*** Opening of EXERCISE INPUT ***
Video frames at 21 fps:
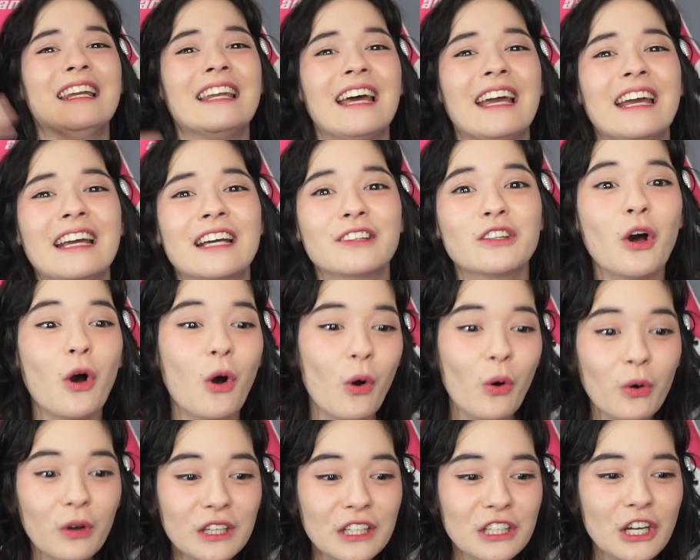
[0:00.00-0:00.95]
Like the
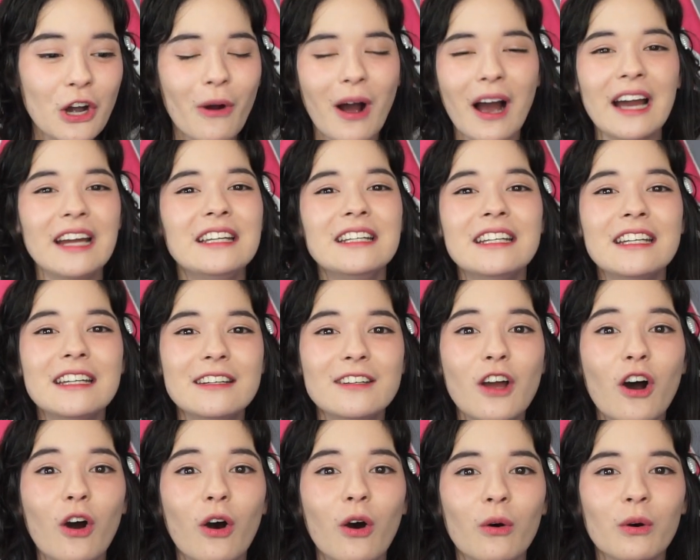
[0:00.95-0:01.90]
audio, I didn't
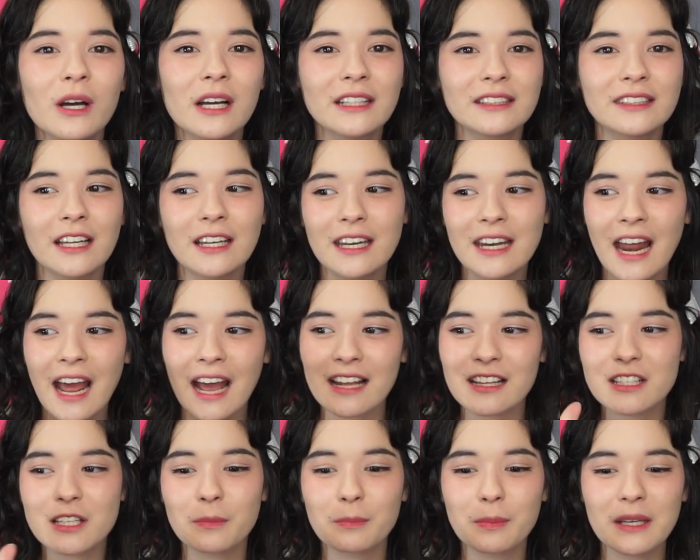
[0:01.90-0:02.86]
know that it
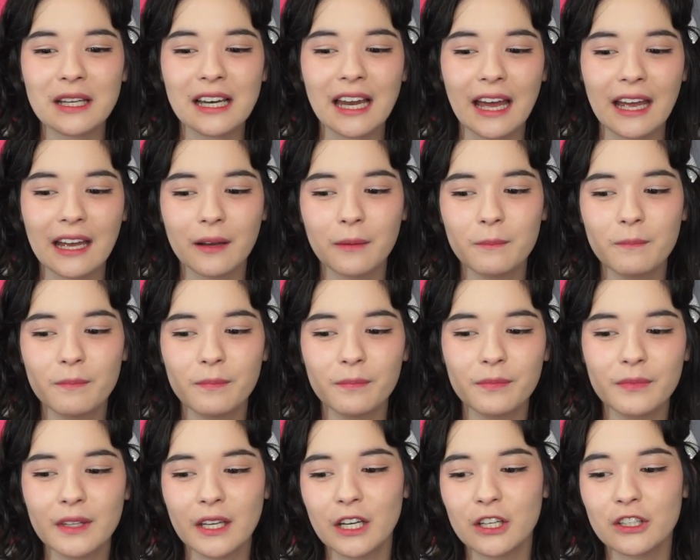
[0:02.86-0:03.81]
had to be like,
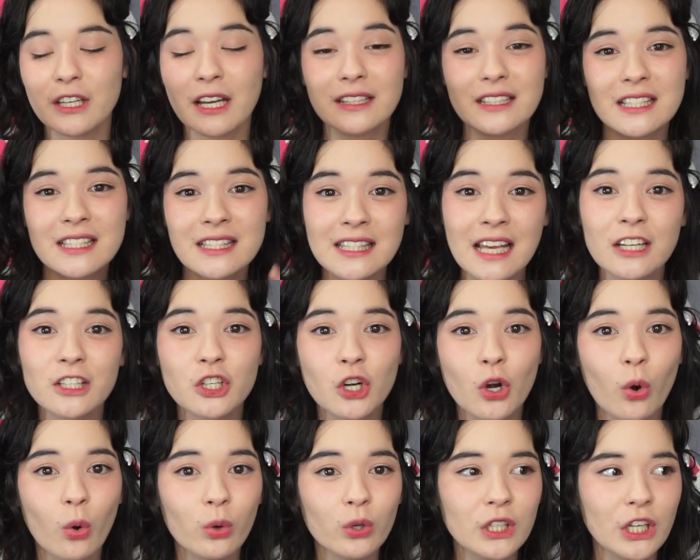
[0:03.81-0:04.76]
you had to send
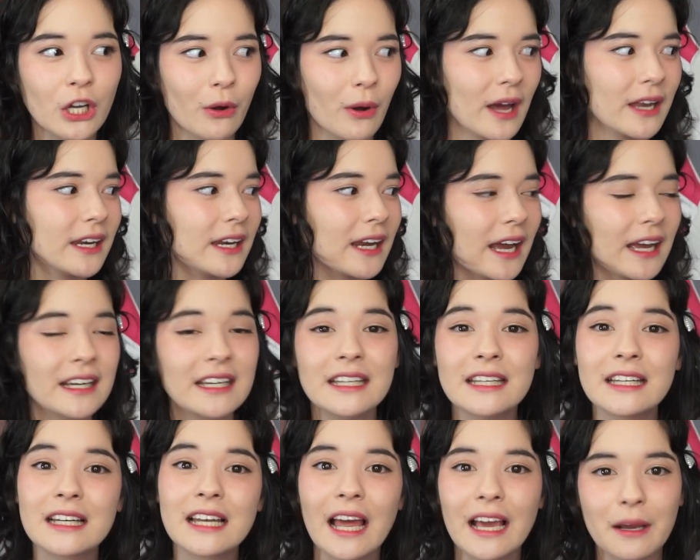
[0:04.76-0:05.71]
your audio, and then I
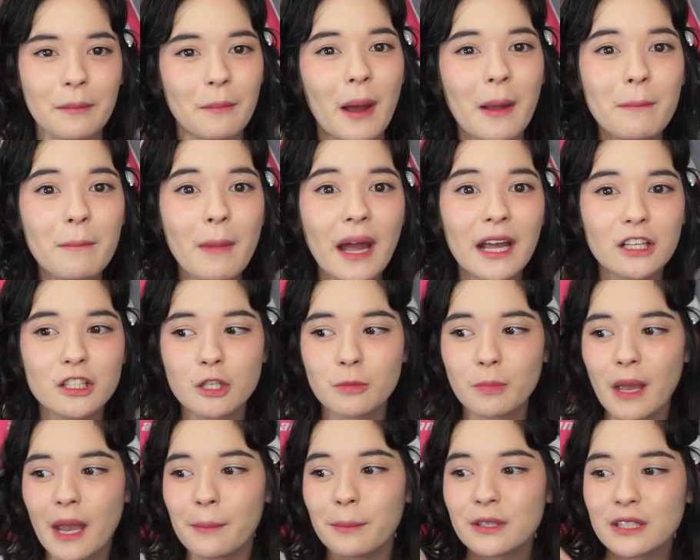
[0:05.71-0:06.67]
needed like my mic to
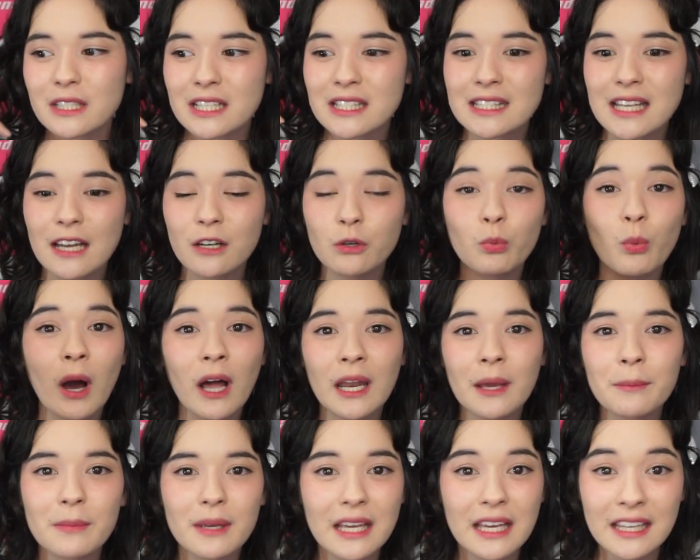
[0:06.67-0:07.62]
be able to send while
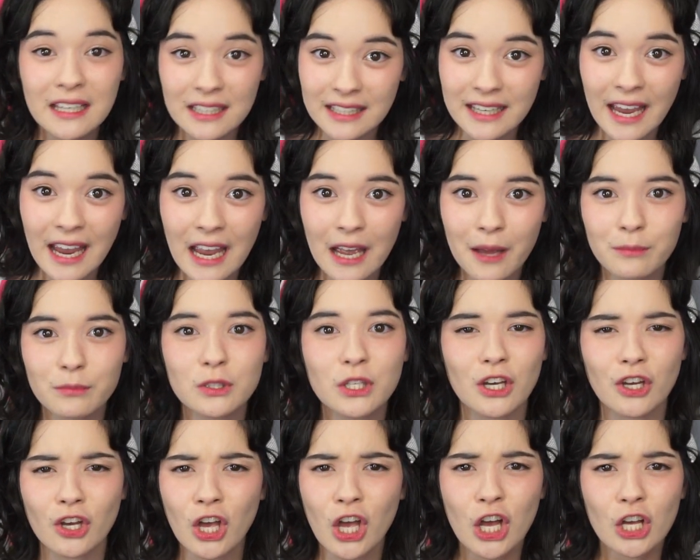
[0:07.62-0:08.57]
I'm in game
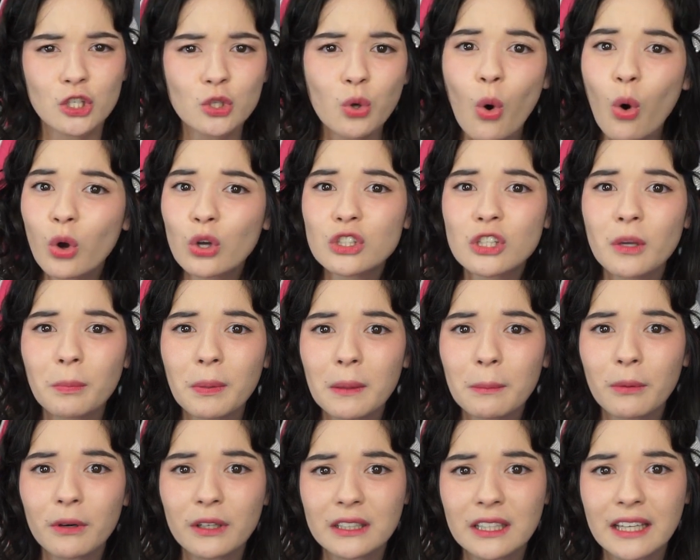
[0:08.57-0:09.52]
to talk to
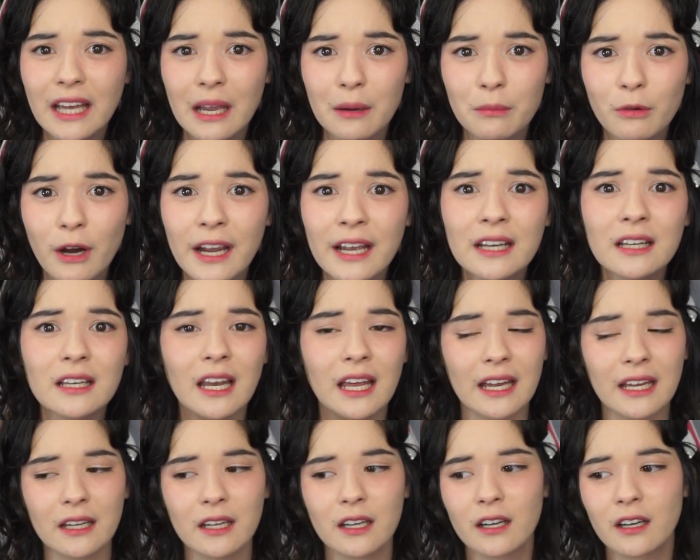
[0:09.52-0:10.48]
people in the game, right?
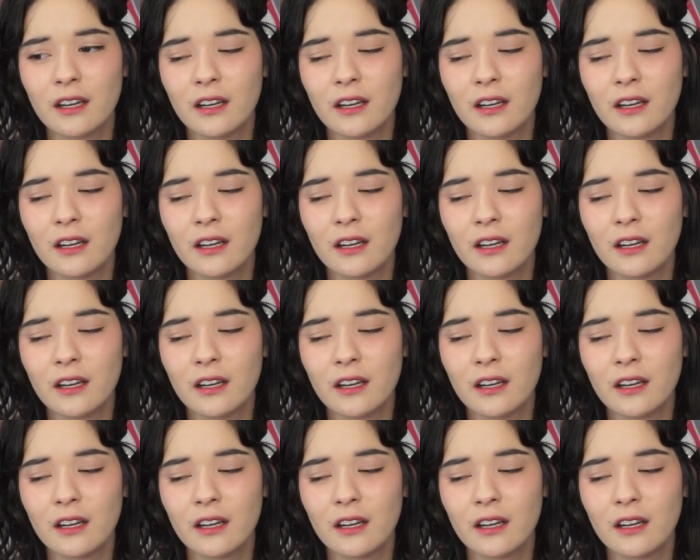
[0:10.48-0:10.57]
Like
*** Close of EXERCISE INPUT ***
**EXERCISE AIM**
Once the pictures are removed, repeat all of the data above exactly.

**ANSWER TO THIS EXERCISE**
Video frames at 21 fps:
[0:00.00-0:00.95]
Like the
[0:00.95-0:01.90]
audio, I didn't
[0:01.90-0:02.86]
know that it
[0:02.86-0:03.81]
had to be like,
[0:03.81-0:04.76]
you had to send
[0:04.76-0:05.71]
your audio, and then I
[0:05.71-0:06.67]
needed like my mic to
[0:06.67-0:07.62]
be able to send while
[0:07.62-0:08.57]
I'm in game
[0:08.57-0:09.52]
to talk to
[0:09.52-0:10.48]
people in the game, right?
[0:10.48-0:10.57]
Like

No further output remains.